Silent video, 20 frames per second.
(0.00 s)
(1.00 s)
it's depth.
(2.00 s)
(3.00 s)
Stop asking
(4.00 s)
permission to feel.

--------------------------------------------------

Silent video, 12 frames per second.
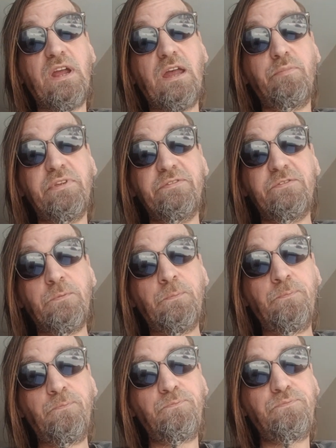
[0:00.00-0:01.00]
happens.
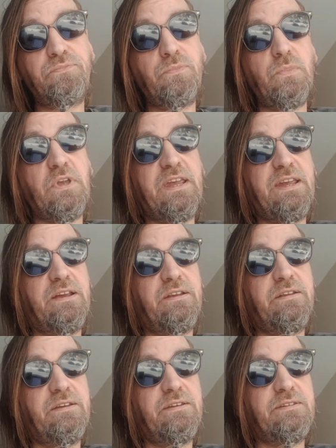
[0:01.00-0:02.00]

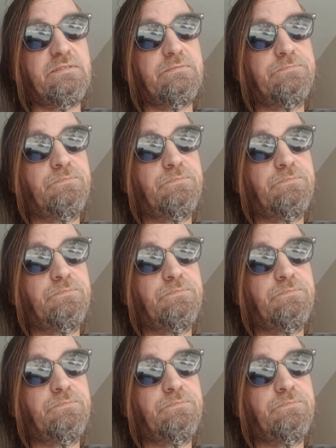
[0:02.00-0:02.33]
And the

--------------------------------------------------

Exercise objective
From the records above, return each line that has the string "video".

The completed task
Silent video, 20 frames per second.
Silent video, 12 frames per second.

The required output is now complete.